• **Data records**
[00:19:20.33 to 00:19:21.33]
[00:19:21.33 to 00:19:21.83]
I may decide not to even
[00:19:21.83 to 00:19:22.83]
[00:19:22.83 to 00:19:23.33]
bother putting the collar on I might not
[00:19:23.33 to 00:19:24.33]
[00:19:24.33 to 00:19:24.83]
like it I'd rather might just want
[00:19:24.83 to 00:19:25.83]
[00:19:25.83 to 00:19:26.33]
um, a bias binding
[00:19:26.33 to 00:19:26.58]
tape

* * *

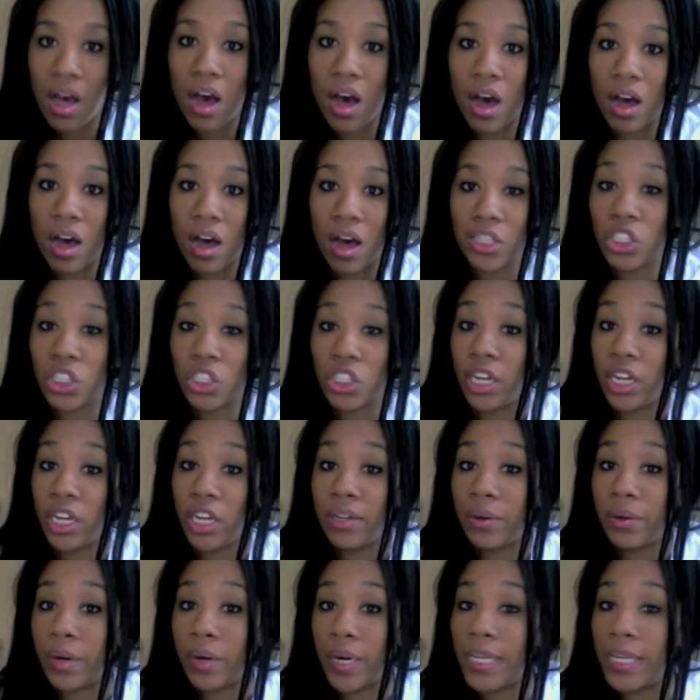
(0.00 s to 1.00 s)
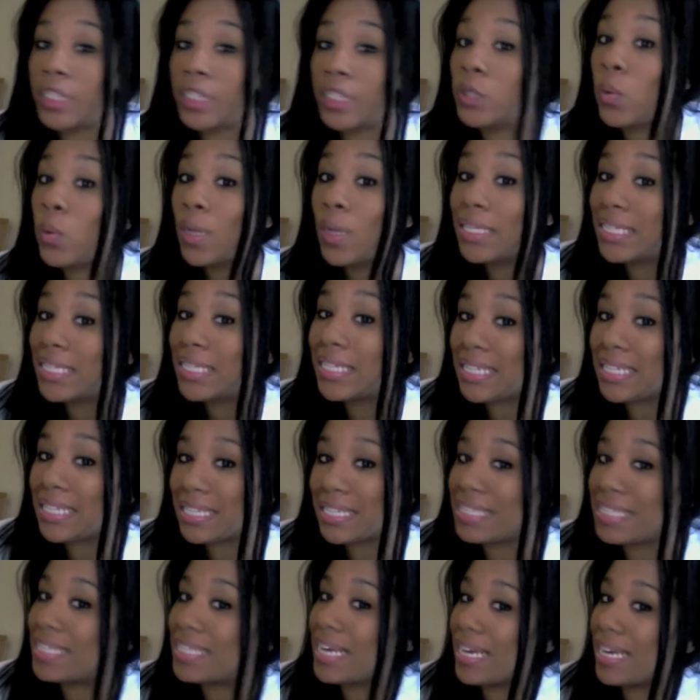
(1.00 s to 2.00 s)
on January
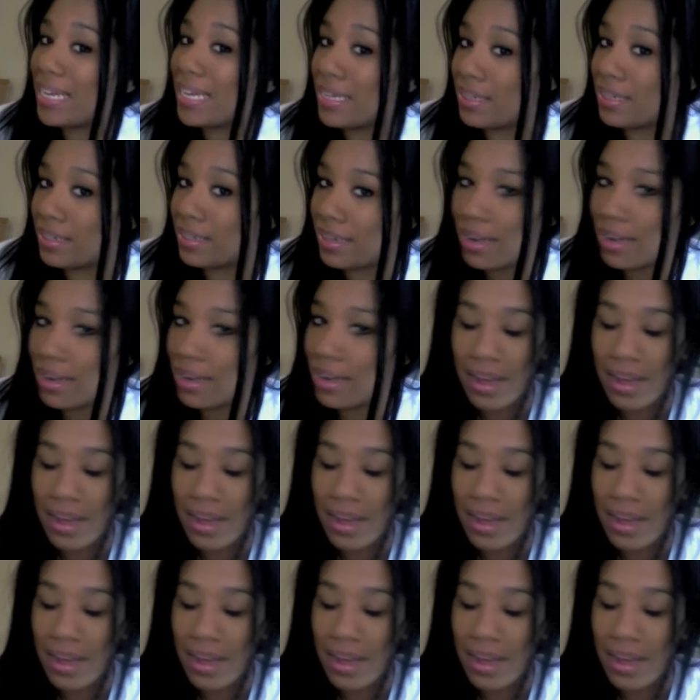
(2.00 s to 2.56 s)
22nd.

• **About this task**
Look above for the line containing "[00:19:21.33 to 00:19:21.83]". Output from there through the line containing "[00:19:24.83 to 00:19:25.83]", exactly and inclusively.

• **Written solution**
[00:19:21.33 to 00:19:21.83]
I may decide not to even
[00:19:21.83 to 00:19:22.83]
[00:19:22.83 to 00:19:23.33]
bother putting the collar on I might not
[00:19:23.33 to 00:19:24.33]
[00:19:24.33 to 00:19:24.83]
like it I'd rather might just want
[00:19:24.83 to 00:19:25.83]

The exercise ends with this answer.